Ricchezza porta ricchezza
Più il piatto si presenta delicato e costituito da una struttura semplice, più il vino, per similitudine, dovrà avere caratteristiche delicate.
L‘abbinamento dell’anatra col vino passa attraverso la consapevolezza del tipo di allevamento subito dall’animale: quelli domestici, in virtù di un periodo di accrescimento più breve, danno carni più semplici e delicate; quelli che invece sono cresciuti allo stato brado, hanno carni non solo più scure, ma anche più consistenti e ricche di sapore.
In linea generale, più il piatto si presenta delicato e costituito da una struttura semplice, più il vino, per similitudine, dovrà avere caratteristiche delicate.

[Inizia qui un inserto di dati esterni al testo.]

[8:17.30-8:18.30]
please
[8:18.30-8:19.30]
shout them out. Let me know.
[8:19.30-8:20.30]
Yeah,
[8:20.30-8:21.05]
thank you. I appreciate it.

La ricchezza deriva non solo dalle caratteristiche intrinseche della carne, ma anche dall’aggiunta di altri ingredienti, dei condimenti e dal protrarsi della cottura. In questi casi il vino sarà decisamente ricco e strutturato.
Per gli animali giovani si preferiscono cotture a secco e di breve durata: una classica preparazione come il petto d’anatra ai mirtilli, o al balsamico tradizionale, offre caratteristiche di succulenza e di ottima aromaticità, complessivamente di media struttura; un Pinot Nero dell’Alto-Adige o un Cilegiolo di Narni sapranno accordarsi senza problemi. Con un’anatra all’arancia, che presenta la nota aromatica degli agrumi e una discreta ricchezza dovuta all’elaborata preparazione, il vino dovrà affermarsi in persistenza e con morbidezza: un Merlot della costa toscana o un Valpolicella classico garantiscono il giusto bilanciamento. Con un’anatra laccata alla pechinese, tendenza dolce, persistenza e succulenza la fanno da padrone e, in abbinamento, potremmo orientarci su un ottimo Nebbiolo delle Langhe o un Rosso dell’Etna a base di Nerello mascalese. Con un classico regionale umbro, la maca cotta al forno, spesso con le patate, l’abbinamento ideale lo si trova con un rosso di Montefalco Riserva.
Con il fegato dell’anatra invece si prepara il celebre paté de foie gras, meno pregiato di quello ottenuto dalle oche, ma sempre ricchissimo in grassezza, persistenza, sapidità e non trascurabili sfumature amarognole, il classico accostamento è con una vendemmia tardiva, meglio se ottenuta da uve botritizzate: niente di meglio di un Orvieto Muffa Nobile.
Con il confit de canard, ovvero l’anatra cotta e conservata e nel suo stesso grasso, il vino dovrà presentare ricca struttura e ottima capacità di rimuove la grassezza che rimane nel palato. Uno Spumante metodo classico rosé, sostenuto da acidità ed effervescenza, o un rosso molto giovane dove tannino e freschezza gustativa prevalgono, avranno la capacità di rimuovere la spiccata grassezza. Un’alternativa al vino? Provate ad abbinare all’anatra in porchetta un’ottima birra Lambic e non rimarrete delusi.